谭昭昭认真听着他的叙说,不时嗯一声。
“昭昭,冬日的时候开山方便,比夏日要容易。不过栽种树木,则要等到春日。”
谭昭昭习惯地嗯,突然问道:“大郎,中秋时你太过忙碌,没有回韶州府,冬至时可要回去?”
张九龄沉默下来,半晌后道:“过年时再回吧。”
谭昭昭抬头看他,他垂下眼眸,迎着她的打探,道:“舅舅来了信,我在山上时收到了,还没来得及与昭昭说。七娘亲事定下来,出嫁的日子在冬至左右。添妆也让舅舅张罗,与阿娘的一起,算在张氏的添妆里。至于五郎,他不愿意继续读书,想要出来寻个差使做,也端看他的本事,若他真有能力,拉扯他一把就是,若眼高手低,就不再管他,随着他去。我们不回去了,阿娘尚有心结,回去了,又得一翻吵嚷。”
谭昭昭轻叹一声,她着实不想舟车劳顿翻山越岭回去,张九龄如此决定,顺着他道:“好,都听大郎的。”

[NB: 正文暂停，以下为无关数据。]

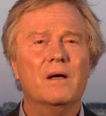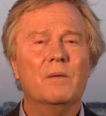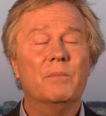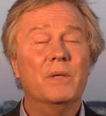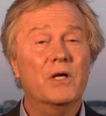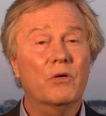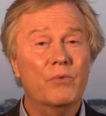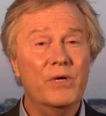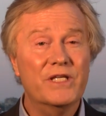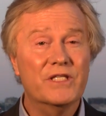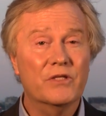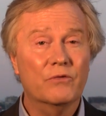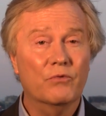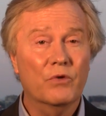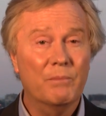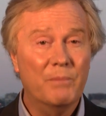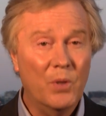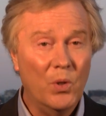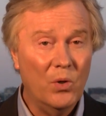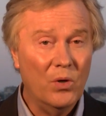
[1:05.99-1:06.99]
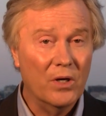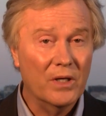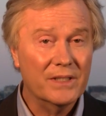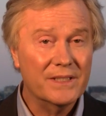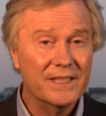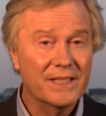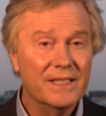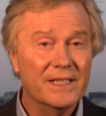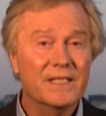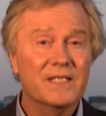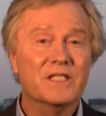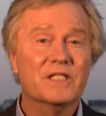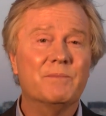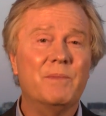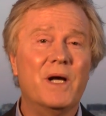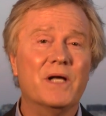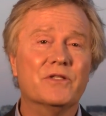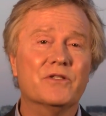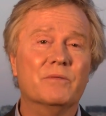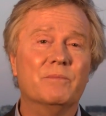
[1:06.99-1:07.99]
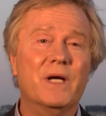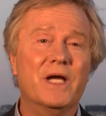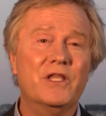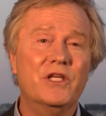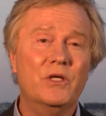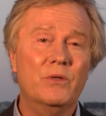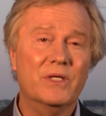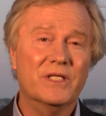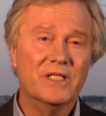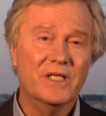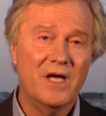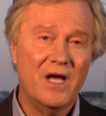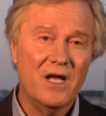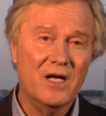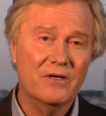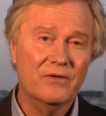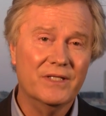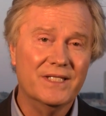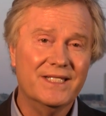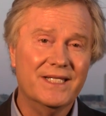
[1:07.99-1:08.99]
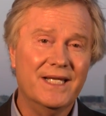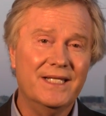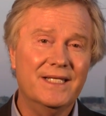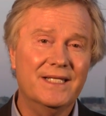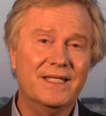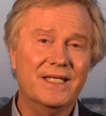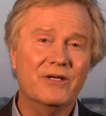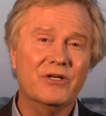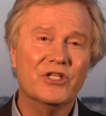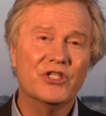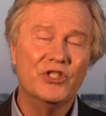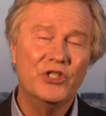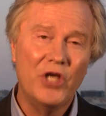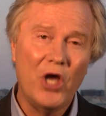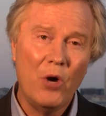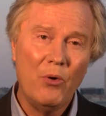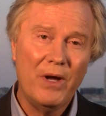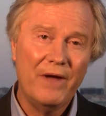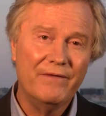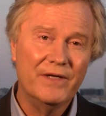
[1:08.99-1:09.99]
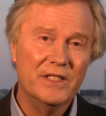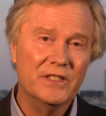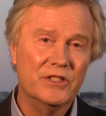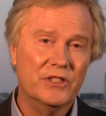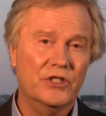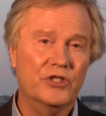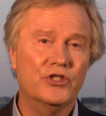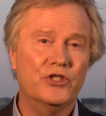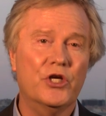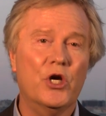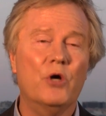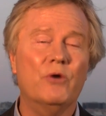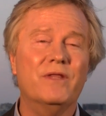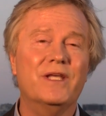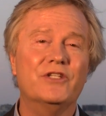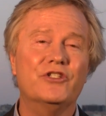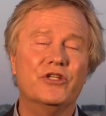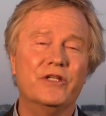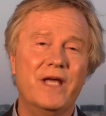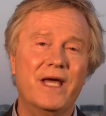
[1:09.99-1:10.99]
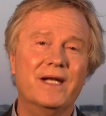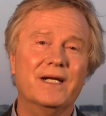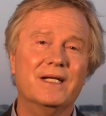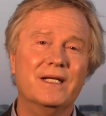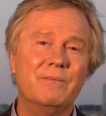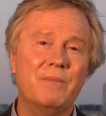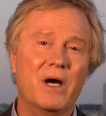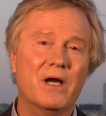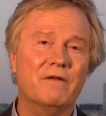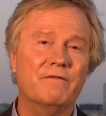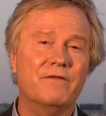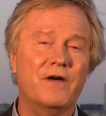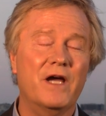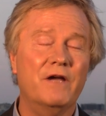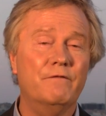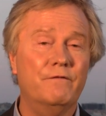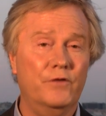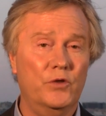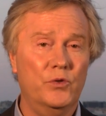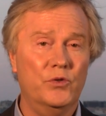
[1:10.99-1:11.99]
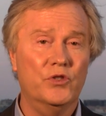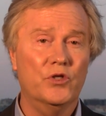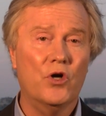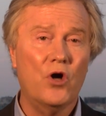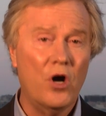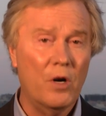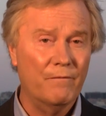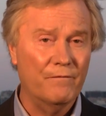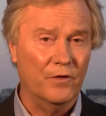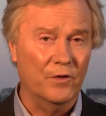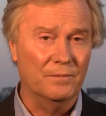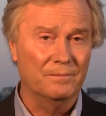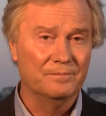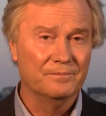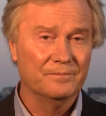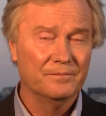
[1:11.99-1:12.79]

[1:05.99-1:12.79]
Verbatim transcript: But a recent report sponsored by the U.S. Congress said that there is no evidence to show that genetically modified foods are harmful.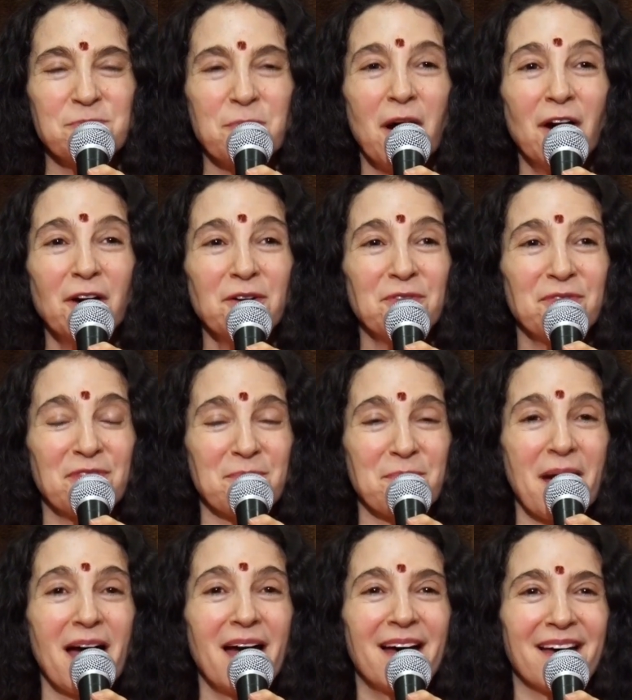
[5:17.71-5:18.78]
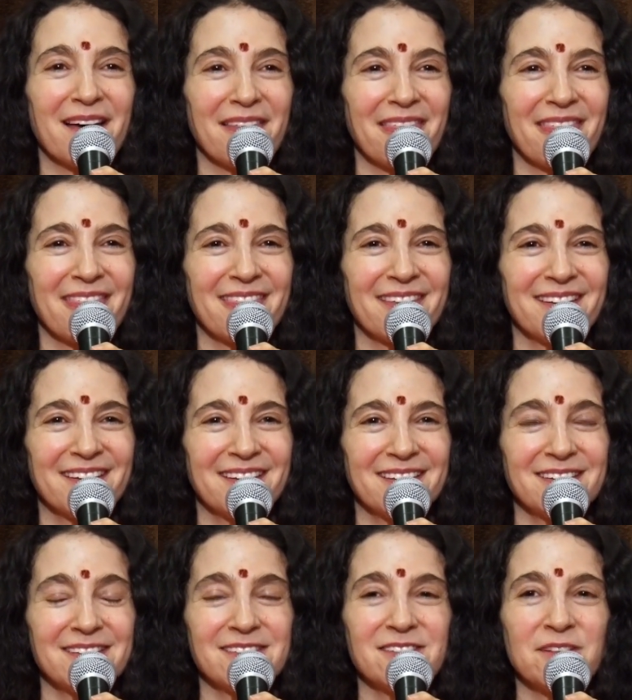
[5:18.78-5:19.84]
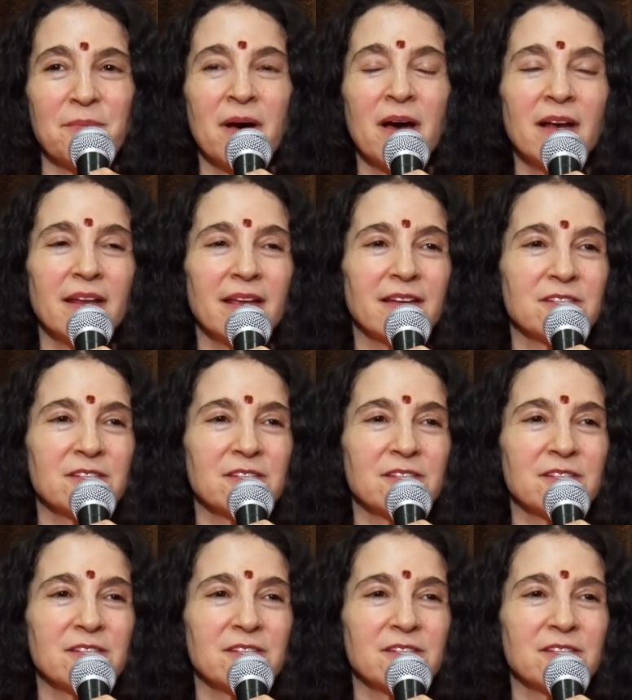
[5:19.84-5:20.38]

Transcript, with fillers: part of the path to samadhi.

张九龄惆怅地道:“昭昭,我经常在想,小胖墩脑子里都在想些什么,长大后,想要做何事,他如何看待你我。我们身为父母,可有真正了解他真实的想法。”
说到这里,张九龄声音低落了几分:“阿耶阿娘不大了解我,我可能同样也不了解小胖墩。对于我不了解的事情,我还是莫要乱插手管束。己所不欲勿施于人。”
谭昭昭很是触动,道:“我也是这般想,等到小胖墩长大之后,就撒手不管了,只要自小教得好,我们尽到了父母该尽的责任,他也走不上歪道。”
张九龄笑起来,凝望着她问道:“昭昭,我知晓了一些,为何我会心悦你。”
谭昭昭好奇地问道:“为何?”
张九龄亲了亲她,柔声道:“我与昭昭经常能想到一处去,知音难寻,琴瑟和鸣的快活,远胜一切。”